• **WHAT TO PRODUCE**
In the material below, the required lines run from the one containing "[0:05.00-0:05.50]" through the one containing "(0.00 s to 4.13 s)". Copy those lines exactly, ends included, and nothing else.

• **PROVIDED DATA**
============================================================
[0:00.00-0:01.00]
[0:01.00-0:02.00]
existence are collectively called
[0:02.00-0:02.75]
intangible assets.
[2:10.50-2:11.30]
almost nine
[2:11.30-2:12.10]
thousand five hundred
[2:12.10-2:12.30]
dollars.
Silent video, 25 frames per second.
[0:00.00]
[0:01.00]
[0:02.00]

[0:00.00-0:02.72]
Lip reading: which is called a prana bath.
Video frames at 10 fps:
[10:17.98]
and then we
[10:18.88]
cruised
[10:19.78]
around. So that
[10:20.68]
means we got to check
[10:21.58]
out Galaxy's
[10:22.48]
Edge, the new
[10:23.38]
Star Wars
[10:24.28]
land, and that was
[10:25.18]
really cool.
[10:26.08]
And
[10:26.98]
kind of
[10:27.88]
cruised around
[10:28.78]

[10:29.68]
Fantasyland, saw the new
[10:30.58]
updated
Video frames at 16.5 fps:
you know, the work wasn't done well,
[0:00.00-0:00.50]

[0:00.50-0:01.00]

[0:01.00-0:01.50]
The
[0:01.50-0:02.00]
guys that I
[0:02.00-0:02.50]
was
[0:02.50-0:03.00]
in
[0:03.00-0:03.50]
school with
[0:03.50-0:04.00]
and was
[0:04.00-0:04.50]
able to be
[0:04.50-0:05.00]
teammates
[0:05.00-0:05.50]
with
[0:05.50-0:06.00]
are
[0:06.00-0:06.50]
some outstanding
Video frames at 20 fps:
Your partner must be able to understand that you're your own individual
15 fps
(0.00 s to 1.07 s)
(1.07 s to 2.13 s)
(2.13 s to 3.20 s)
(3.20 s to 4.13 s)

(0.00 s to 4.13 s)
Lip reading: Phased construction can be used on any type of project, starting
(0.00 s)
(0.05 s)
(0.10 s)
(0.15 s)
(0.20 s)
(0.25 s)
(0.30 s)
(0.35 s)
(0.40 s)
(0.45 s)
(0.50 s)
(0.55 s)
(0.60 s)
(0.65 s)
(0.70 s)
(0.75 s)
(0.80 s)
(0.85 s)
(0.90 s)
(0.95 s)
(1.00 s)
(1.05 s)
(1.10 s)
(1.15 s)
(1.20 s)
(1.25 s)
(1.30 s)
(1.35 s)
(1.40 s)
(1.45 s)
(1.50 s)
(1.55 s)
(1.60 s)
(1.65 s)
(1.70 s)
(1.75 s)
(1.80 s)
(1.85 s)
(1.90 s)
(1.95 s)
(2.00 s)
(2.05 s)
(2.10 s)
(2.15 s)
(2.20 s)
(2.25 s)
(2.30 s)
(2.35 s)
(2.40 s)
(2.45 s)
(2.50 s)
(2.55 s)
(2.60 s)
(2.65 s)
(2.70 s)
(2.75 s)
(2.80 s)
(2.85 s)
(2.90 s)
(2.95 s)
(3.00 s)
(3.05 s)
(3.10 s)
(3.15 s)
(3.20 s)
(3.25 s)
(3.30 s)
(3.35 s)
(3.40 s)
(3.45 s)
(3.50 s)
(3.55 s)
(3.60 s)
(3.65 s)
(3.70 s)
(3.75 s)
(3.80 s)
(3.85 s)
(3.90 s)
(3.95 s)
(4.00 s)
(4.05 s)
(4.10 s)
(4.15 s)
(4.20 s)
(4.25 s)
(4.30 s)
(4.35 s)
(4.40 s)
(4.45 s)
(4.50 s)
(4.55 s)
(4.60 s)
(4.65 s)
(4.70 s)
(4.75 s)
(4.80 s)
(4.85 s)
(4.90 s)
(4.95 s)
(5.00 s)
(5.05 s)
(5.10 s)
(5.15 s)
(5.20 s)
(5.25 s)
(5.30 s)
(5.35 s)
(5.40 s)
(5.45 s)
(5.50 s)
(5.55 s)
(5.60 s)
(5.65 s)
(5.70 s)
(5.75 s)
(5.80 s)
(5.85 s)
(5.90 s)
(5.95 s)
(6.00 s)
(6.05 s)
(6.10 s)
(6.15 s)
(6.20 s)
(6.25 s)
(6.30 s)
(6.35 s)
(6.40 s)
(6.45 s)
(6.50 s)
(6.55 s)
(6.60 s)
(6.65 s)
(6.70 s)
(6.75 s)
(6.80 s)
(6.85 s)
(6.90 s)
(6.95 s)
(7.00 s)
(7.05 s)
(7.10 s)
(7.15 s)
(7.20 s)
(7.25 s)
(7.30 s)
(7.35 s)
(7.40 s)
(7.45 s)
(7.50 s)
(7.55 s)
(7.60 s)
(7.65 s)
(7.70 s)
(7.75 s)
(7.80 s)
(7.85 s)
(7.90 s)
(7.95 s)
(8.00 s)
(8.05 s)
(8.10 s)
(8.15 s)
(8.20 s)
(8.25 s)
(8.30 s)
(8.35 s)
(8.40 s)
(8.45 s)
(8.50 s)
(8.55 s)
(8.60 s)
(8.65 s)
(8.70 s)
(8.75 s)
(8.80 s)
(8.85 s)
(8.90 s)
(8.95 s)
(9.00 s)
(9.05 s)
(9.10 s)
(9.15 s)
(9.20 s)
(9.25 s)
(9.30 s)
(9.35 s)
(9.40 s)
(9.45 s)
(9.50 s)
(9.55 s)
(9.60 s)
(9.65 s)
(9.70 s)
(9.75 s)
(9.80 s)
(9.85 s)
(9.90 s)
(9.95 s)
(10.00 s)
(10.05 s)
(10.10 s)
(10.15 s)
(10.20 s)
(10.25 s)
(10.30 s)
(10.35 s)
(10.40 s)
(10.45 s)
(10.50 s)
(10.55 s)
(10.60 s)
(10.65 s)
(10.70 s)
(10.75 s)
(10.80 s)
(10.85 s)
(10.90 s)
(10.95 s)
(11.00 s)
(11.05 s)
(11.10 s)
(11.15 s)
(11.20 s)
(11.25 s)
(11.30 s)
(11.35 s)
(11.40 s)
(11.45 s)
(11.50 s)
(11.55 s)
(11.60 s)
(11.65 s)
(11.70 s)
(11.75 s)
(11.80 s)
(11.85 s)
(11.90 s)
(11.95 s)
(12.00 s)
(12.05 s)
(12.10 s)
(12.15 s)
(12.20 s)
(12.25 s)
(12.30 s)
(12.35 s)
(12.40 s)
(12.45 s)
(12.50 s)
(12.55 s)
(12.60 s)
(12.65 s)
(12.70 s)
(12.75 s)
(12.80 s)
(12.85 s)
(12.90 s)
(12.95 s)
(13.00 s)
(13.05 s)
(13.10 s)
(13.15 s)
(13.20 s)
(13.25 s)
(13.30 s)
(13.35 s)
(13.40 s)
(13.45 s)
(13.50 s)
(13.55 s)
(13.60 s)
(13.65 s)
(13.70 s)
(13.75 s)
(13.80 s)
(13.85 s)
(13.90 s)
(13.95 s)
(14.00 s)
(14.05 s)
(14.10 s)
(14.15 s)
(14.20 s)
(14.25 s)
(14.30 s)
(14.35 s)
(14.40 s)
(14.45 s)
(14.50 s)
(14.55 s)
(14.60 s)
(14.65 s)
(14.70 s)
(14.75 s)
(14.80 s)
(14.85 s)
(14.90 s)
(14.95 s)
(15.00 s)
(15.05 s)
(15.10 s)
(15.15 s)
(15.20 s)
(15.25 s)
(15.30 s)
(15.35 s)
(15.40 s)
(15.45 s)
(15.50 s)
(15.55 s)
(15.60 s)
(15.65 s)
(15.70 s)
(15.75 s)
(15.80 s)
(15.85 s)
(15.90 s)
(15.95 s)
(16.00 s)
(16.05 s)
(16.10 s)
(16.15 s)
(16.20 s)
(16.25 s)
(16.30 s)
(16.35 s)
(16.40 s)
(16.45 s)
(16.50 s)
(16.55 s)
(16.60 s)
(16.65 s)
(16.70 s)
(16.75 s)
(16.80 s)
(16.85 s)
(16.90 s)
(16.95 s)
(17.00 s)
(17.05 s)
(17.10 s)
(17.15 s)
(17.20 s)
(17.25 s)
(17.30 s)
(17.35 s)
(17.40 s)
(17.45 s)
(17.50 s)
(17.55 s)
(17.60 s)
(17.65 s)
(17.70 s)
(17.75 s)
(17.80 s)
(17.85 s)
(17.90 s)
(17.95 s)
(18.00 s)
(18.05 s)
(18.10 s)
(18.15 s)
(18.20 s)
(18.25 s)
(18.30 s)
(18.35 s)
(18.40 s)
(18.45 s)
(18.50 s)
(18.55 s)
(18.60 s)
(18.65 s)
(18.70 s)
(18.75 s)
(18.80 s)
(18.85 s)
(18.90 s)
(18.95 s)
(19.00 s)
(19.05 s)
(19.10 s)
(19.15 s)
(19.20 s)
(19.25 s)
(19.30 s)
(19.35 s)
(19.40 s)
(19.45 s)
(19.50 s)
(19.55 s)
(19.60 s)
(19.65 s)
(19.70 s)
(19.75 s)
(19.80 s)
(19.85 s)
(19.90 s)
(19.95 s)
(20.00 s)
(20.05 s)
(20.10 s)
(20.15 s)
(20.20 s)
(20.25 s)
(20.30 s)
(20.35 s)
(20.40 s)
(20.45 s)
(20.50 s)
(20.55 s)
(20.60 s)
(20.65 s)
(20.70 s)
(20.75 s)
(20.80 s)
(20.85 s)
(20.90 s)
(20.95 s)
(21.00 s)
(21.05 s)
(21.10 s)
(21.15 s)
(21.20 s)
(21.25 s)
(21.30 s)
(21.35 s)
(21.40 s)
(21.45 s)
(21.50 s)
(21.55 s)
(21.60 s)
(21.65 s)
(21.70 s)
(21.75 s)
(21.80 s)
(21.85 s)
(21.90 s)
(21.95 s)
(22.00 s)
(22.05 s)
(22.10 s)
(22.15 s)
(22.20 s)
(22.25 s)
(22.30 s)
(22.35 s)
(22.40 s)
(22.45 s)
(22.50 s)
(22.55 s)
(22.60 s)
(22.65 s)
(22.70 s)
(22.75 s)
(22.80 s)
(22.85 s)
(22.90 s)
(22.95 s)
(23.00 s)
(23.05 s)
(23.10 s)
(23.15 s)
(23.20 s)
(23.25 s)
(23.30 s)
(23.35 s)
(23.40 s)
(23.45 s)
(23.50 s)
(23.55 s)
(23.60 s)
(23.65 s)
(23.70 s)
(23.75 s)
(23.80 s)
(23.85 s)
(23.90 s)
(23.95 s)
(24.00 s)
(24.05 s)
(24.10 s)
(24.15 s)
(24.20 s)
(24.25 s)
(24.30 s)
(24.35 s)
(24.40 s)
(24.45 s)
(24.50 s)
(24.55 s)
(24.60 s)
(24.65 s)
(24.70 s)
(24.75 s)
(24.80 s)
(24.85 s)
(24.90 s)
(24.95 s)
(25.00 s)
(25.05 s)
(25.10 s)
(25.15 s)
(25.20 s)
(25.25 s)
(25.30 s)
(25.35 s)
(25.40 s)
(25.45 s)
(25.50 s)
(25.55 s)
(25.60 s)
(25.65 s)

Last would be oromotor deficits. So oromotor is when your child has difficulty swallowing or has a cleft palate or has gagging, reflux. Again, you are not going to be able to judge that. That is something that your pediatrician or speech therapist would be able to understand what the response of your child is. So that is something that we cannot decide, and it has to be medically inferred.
============================================================
• **WRITTEN ANSWER**
[0:05.00-0:05.50]
with
[0:05.50-0:06.00]
are
[0:06.00-0:06.50]
some outstanding
Video frames at 20 fps:
Your partner must be able to understand that you're your own individual
15 fps
(0.00 s to 1.07 s)
(1.07 s to 2.13 s)
(2.13 s to 3.20 s)
(3.20 s to 4.13 s)

(0.00 s to 4.13 s)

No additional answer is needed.